The streamed estimate is the in-memory maximum-likelihood estimate, and the Efron tie correction is carried across chunk boundaries, so heavily tied data are handled exactly.

coxstream holds peak RAM flat as the cohort grows, while in-memory solvers (lifelines, R survival::coxph) scale with n; coefficients agree to machine precision.

Memory vs. speed against lifelines and R survival::coxph: coxstream's peak RAM stays flat in the number of rows while in-memory solvers grow with the cohort, at matching coefficients.
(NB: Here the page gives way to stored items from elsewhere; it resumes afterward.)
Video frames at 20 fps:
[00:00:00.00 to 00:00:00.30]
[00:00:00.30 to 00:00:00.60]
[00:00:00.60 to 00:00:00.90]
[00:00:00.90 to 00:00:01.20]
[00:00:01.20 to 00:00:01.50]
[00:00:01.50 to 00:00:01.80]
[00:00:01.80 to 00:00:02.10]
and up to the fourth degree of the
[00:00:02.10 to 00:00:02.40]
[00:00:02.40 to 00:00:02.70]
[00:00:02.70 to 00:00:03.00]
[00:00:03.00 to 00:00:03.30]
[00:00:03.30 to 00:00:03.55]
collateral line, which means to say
See the accompanying paper for the full methodology.

Install

pip install coxstream             # core (numpy only)
pip install coxstream[parquet]    # + out-of-core fit_parquet (pyarrow)
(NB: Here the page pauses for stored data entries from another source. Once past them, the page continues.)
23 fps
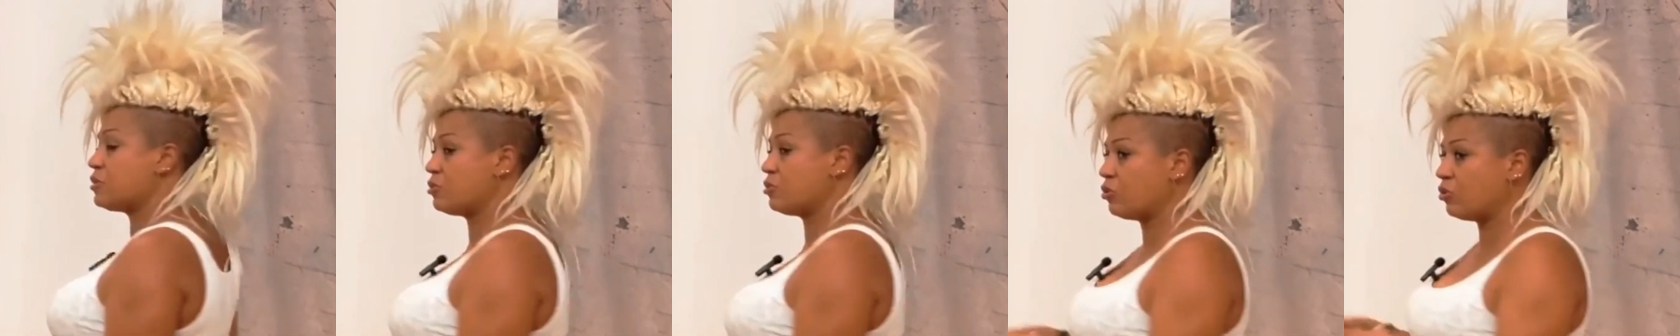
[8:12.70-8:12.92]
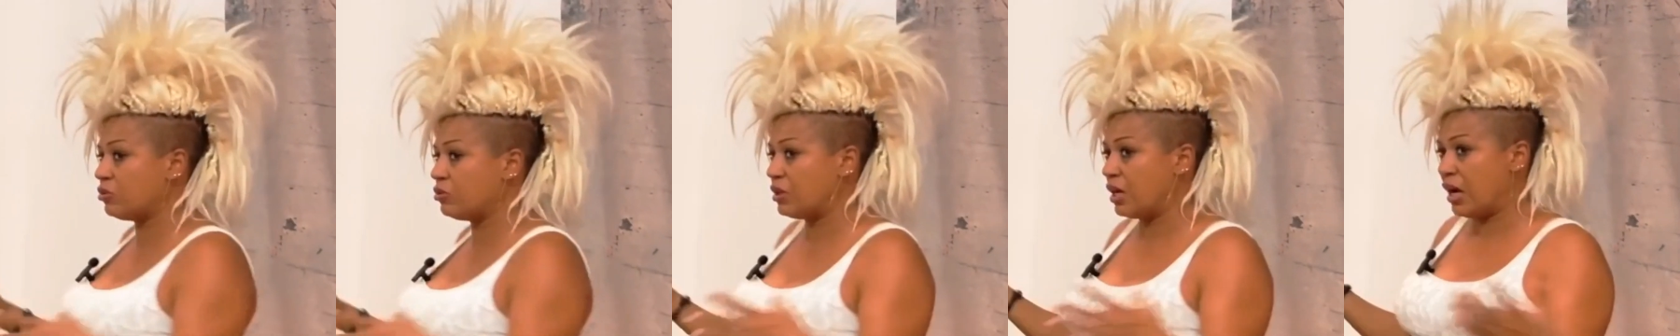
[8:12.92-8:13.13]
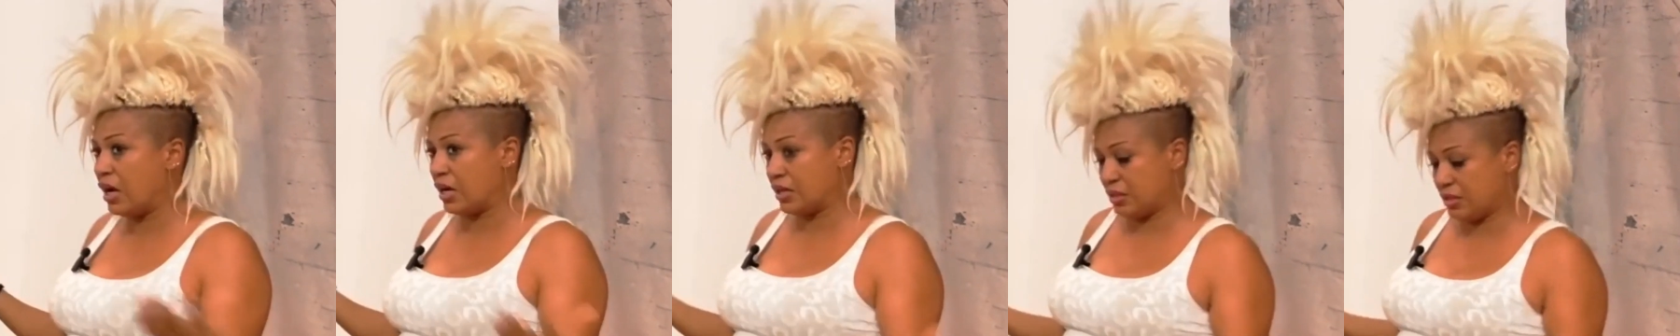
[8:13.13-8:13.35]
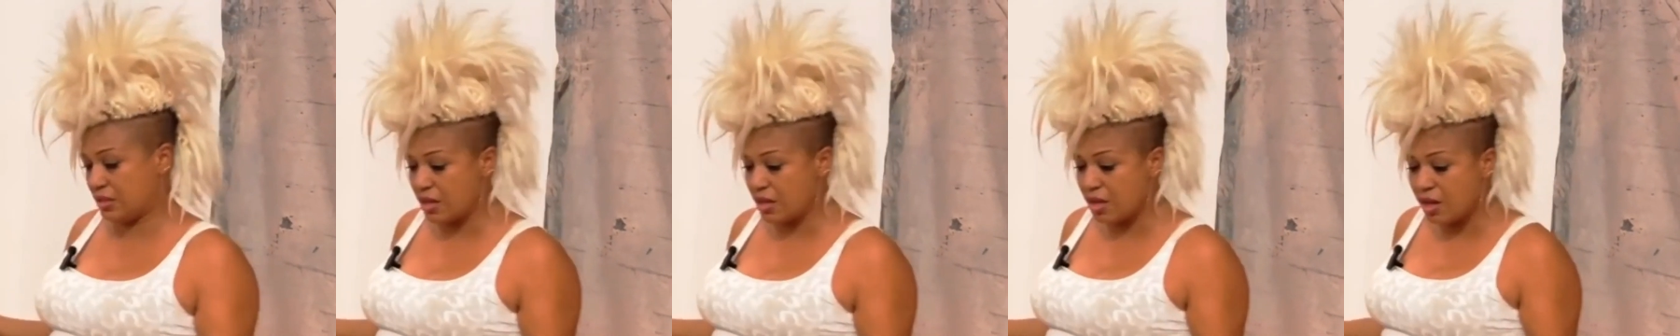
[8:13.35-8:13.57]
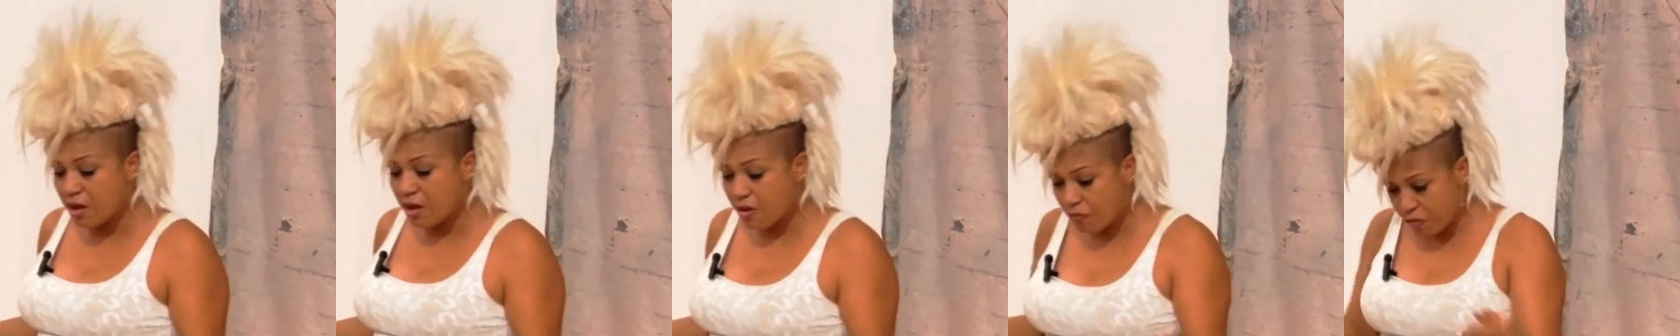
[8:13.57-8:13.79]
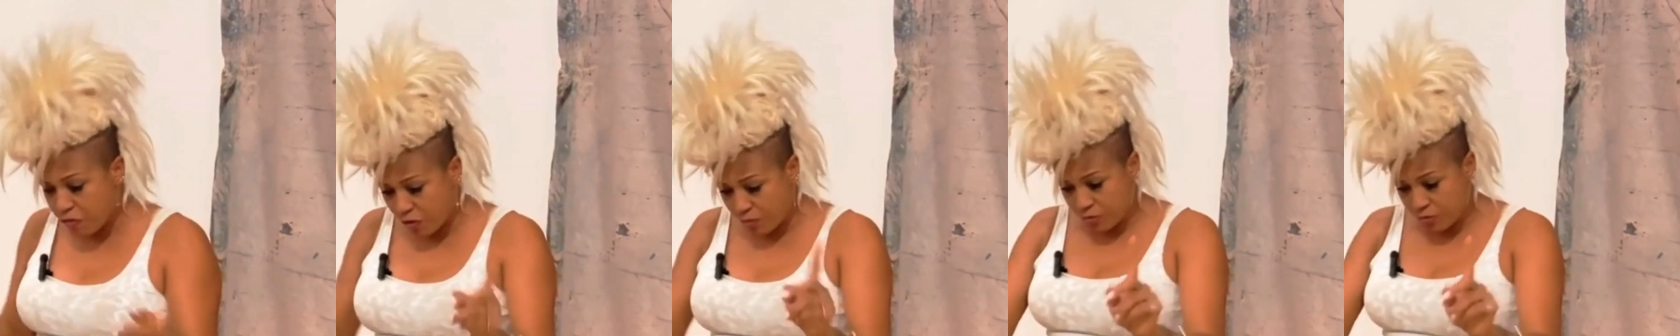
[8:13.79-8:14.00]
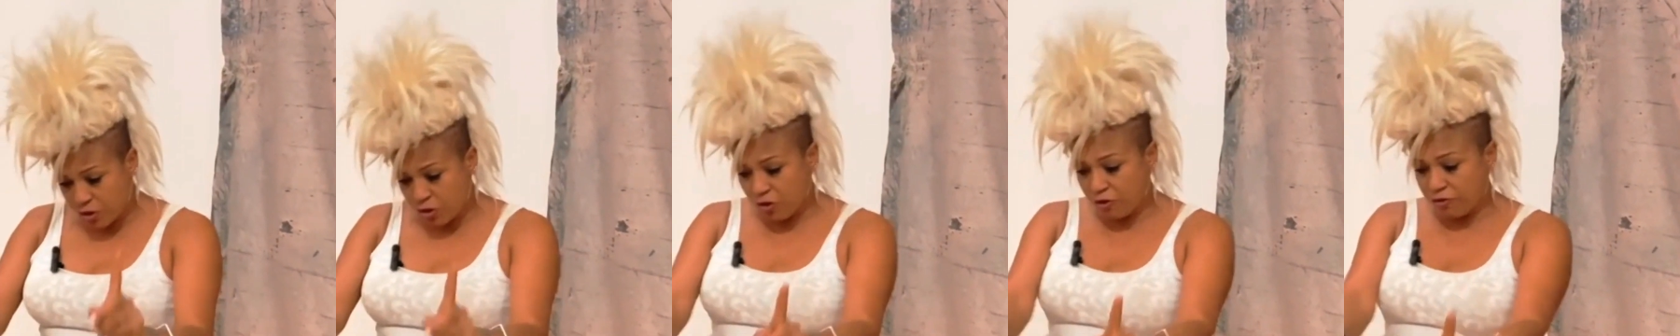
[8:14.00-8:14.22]
not art.
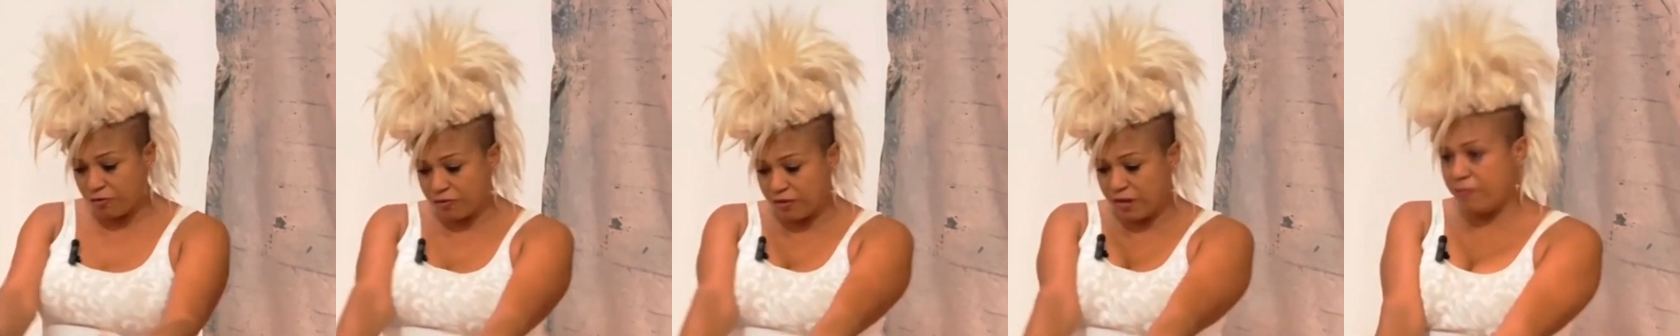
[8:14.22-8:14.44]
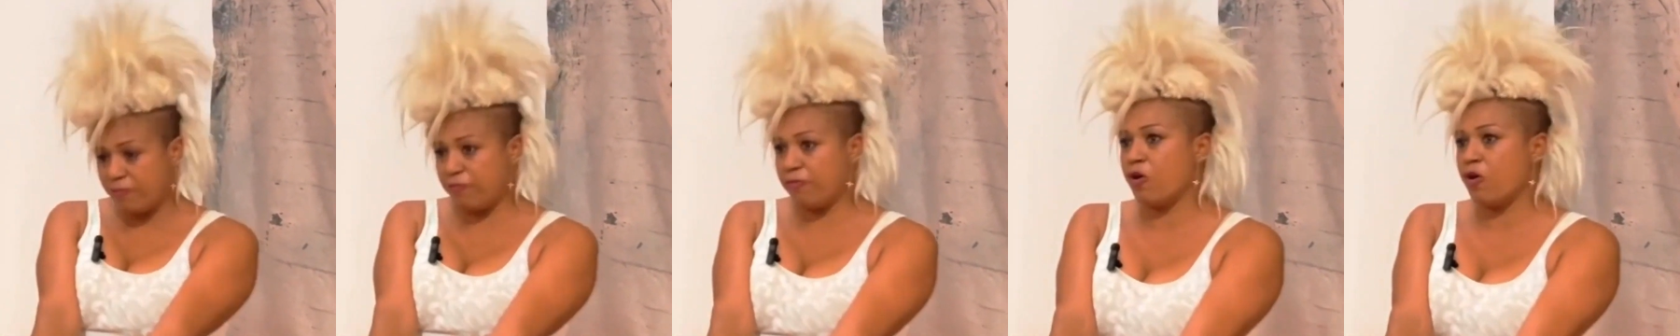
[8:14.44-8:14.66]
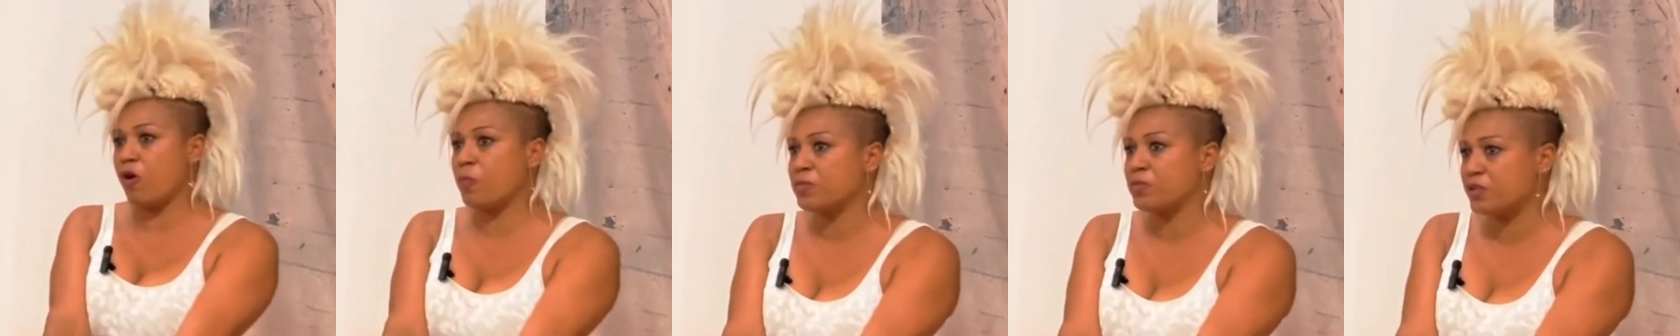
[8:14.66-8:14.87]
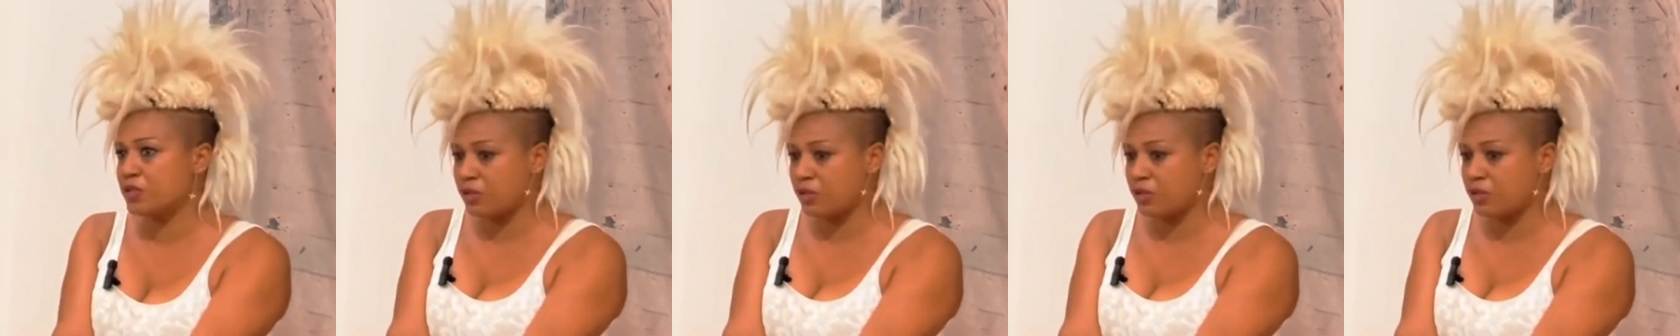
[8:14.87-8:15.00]
From your flip flops,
The package builds a small Cython kernel, so a C compiler is required.

Usage

In memory:

import numpy as np
from coxstream import CoxStream

model = CoxStream().fit(durations, events, X, feature_names=names)
print(model.coef_, model.n_iter_)

Out of core, from a Parquet file pre-sorted by descending event time (never materialises the cohort):

from coxstream import CoxStream

# The file must already be sorted by duration DESC. `fit_parquet` verifies this
# from the Parquet footer statistics alone (no full pass) and rejects a file
# that is out of order; pass assume_sorted=True to skip the check.
#
# Sort it once with an out-of-core sorter -- both spill to disk, so they handle
# a cohort larger than RAM (a sort-engine benchmark found these the fastest):
#   duckdb:  COPY (SELECT * FROM 'cohort.parquet' ORDER BY duration DESC)
#            TO 'cohort_desc.parquet' (FORMAT PARQUET);
#   polars:  (pl.scan_parquet("cohort.parquet")
#              .sort("duration", descending=True)
#              .sink_parquet("cohort_desc.parquet"))
#   R:       duckdb via its R client runs the same COPY ... ORDER BY DESC.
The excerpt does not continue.